**TASK TO CARRY OUT:** Please repeat the records exactly. The pictures are to be left out.

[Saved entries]
=== Begin Enclosure ===
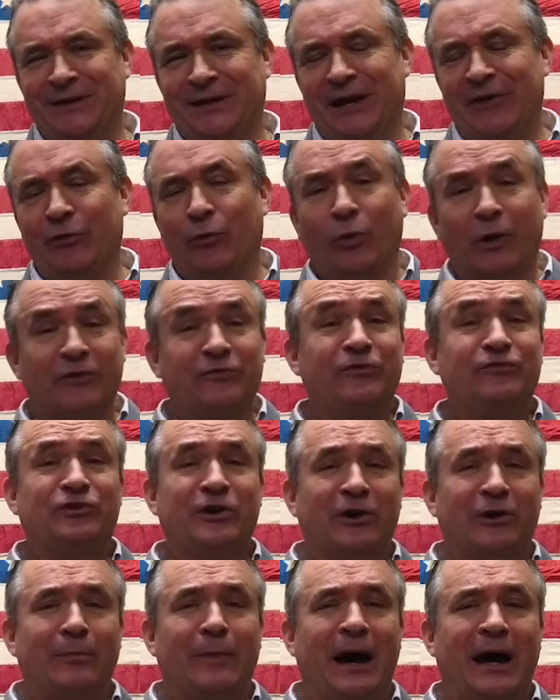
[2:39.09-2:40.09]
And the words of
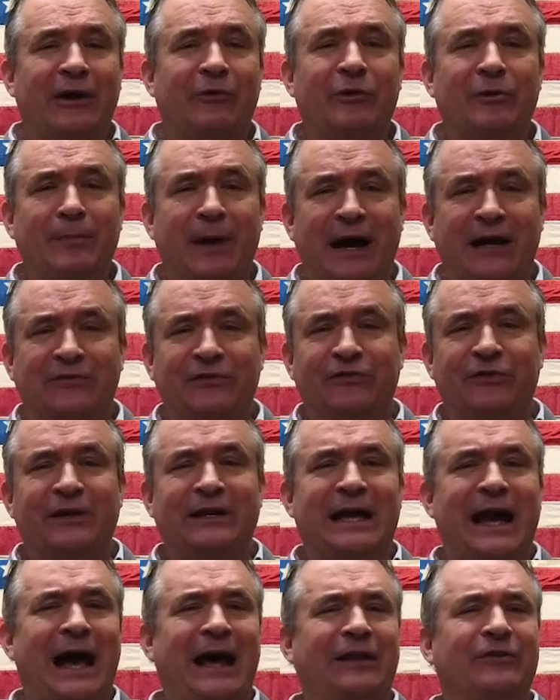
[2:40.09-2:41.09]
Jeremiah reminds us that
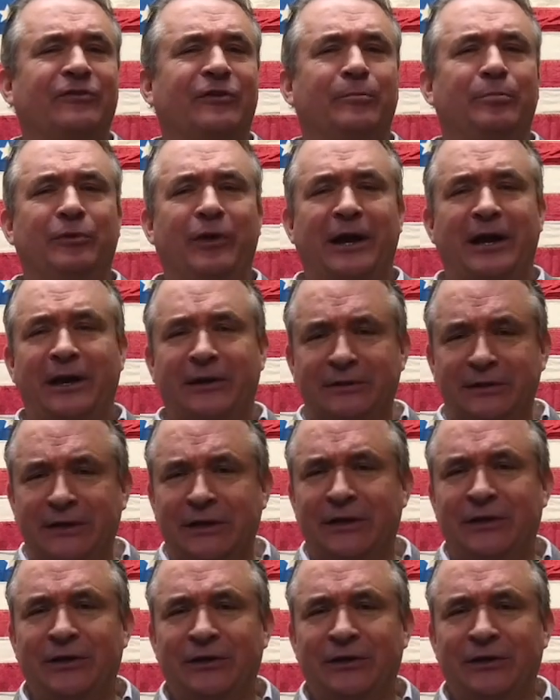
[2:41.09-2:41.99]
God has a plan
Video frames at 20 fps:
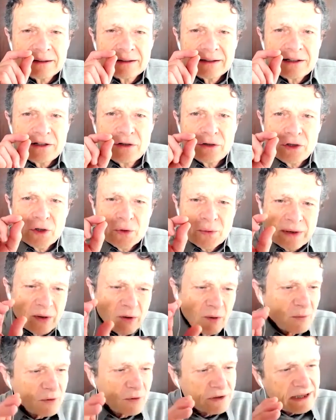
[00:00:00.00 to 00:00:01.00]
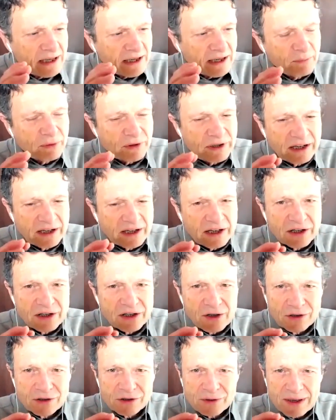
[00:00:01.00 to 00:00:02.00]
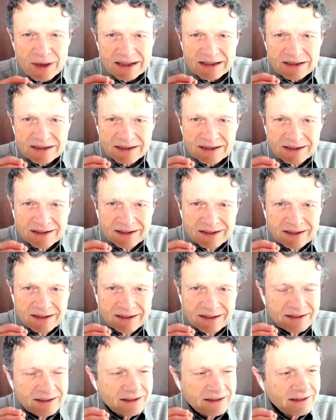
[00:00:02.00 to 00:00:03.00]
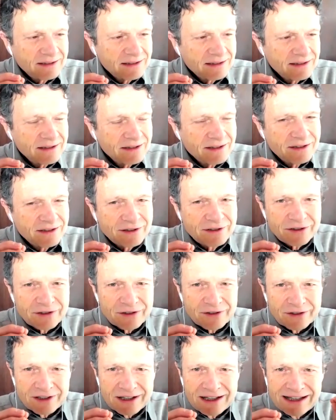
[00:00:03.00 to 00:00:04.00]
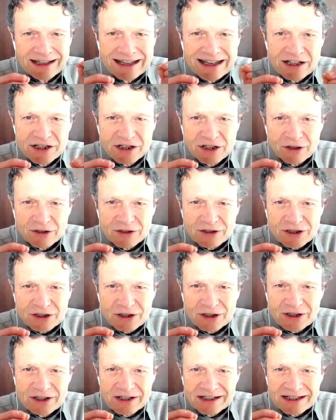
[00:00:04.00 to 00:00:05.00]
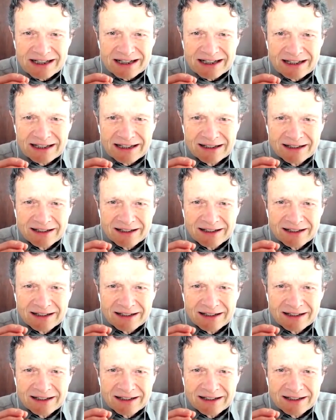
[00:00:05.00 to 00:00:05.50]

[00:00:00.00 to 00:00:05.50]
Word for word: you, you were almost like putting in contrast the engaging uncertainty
=== End Enclosure ===
**PROBLEM SOLUTION:**
[2:39.09-2:40.09]
And the words of
[2:40.09-2:41.09]
Jeremiah reminds us that
[2:41.09-2:41.99]
God has a plan
Video frames at 20 fps:
[00:00:00.00 to 00:00:01.00]
[00:00:01.00 to 00:00:02.00]
[00:00:02.00 to 00:00:03.00]
[00:00:03.00 to 00:00:04.00]
[00:00:04.00 to 00:00:05.00]
[00:00:05.00 to 00:00:05.50]

[00:00:00.00 to 00:00:05.50]
Word for word: you, you were almost like putting in contrast the engaging uncertainty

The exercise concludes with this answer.